The presence of the unidentified males’ DNA -- virtually conclusive proof of innocence -- was suppressed in Meehan’s report. After defense lawyer Brad Bannon had figured this out by doggedly sleuthing through almost 2,000 pages of documents, Meehan tried to bluff his way out of the problem during a climactic hearing on December 15 by initially denying what his own documents proved.
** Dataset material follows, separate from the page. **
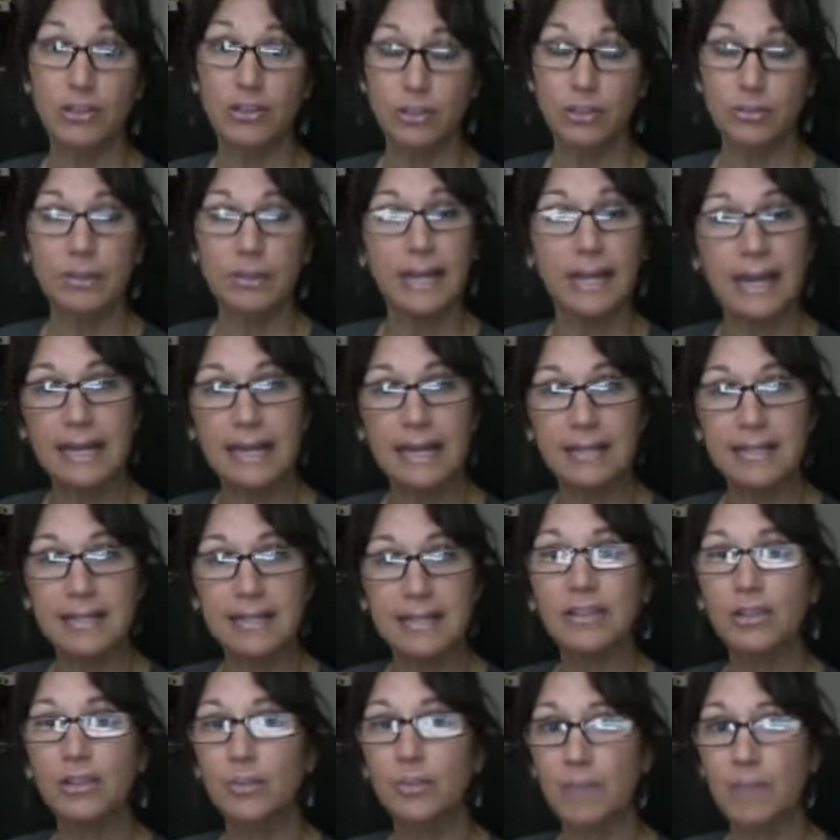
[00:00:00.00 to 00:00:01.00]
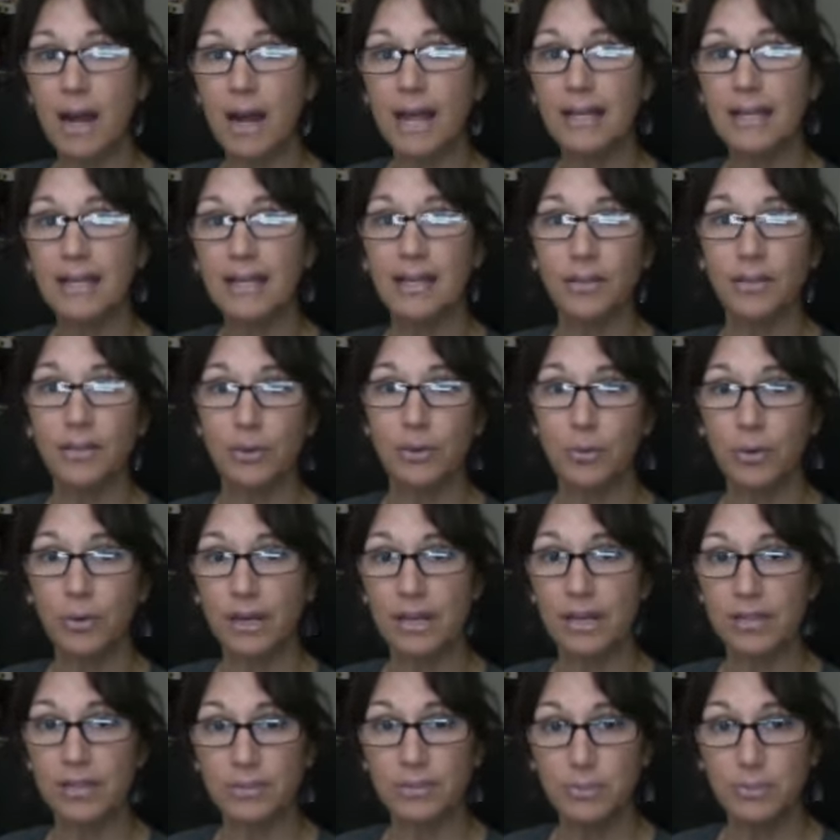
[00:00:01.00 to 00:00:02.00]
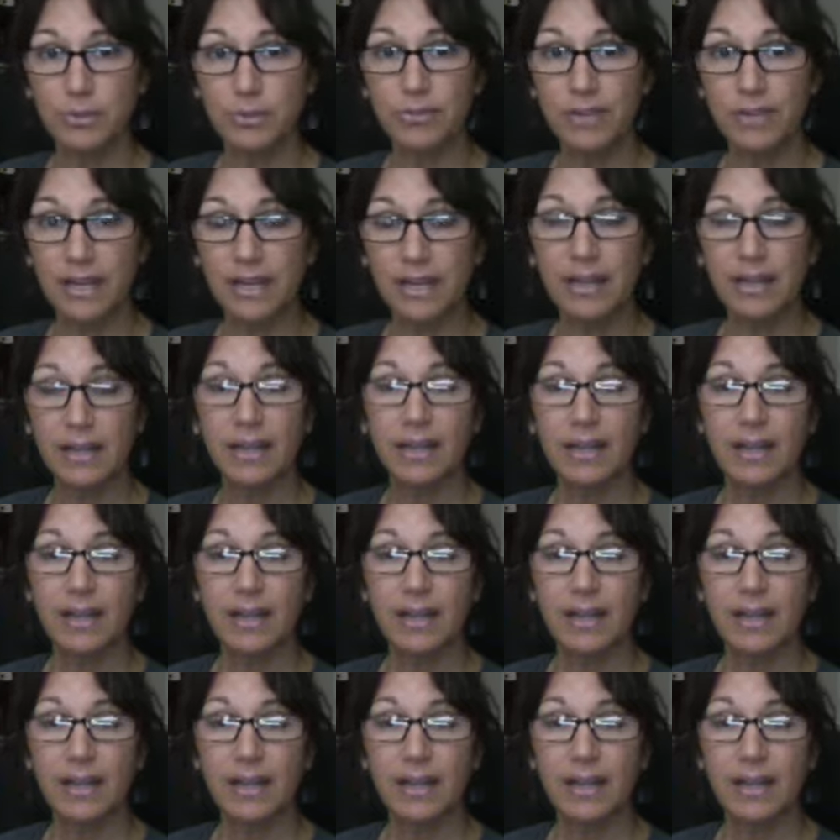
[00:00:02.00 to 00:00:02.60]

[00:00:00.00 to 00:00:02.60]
too late to get their body and their organs moving.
Bannon -- briefly terrified that he might have missed something -- proceeded to dismantle the DNA expert, cell by squirming cell, in the most thrilling cross-examination either of us have ever witnessed.
--Judge Ron Stephens, former Durham DA (and Nifong boss), who handled the case from March into June 2006, consistently rubber-stamped whatever Nifong asked and evinced hostility to defense lawyers who challenged the DA.
North Carolina non-testimonial orders require probable cause to believe that a crime was committed and reasonable grounds to believe that each individual subject of the NTO could have committed the crime. Yet Stephens signed off on a March 23, 2006 NTO requiring all 46 white lacrosse players to give DNA -- even though police didn’t show reasonable grounds that many of the lacrosse players even attended the party, much less could have committed the “crime.”
The move previewed the judge’s performance throughout the case. In April, he set $400,000 bonds, suggesting that Collin Finnerty and Reade Seligmann were flight risks. In an early November interview with The New York Times, he issued a de facto endorsement of Nifong’s re-election. And last month, he served as a character witness for Nifong at the ex-DA’s criminal contempt trial. His argument: Nifong’s punishment should be minimized because Nifong was an ethical beacon to a generation of Durham ADA’s.
The last 18 months, in short, have revealed a deeply flawed legal culture in North Carolina’s fourth largest city. And good reason exists to believe that the lacrosse case only exposed a fraction of Durham’s corruption. To conclude with a vignette: during Nifong’s criminal contempt trial, Durham judge Marcia Morey testified for the ex-DA. Morey offered an unusual argument to minimize Nifong’s repeated lies to the court to conceal his discussions with Dr. Meehan of the undisclosed exculpatory DNA test results.
Prosecutors, Morey asserted, had less of an obligation to be candid before a trial date was set. “I do think it makes a difference,” the judge continued. “Are you are at a trial stage, [or] are you at a pretrial conference?” Her apparent implication: Pretrial, at least, why make a fuss about a little lying between friends -- prosecutors and judges -- for the sake of helping prosecutors oppress innocent people?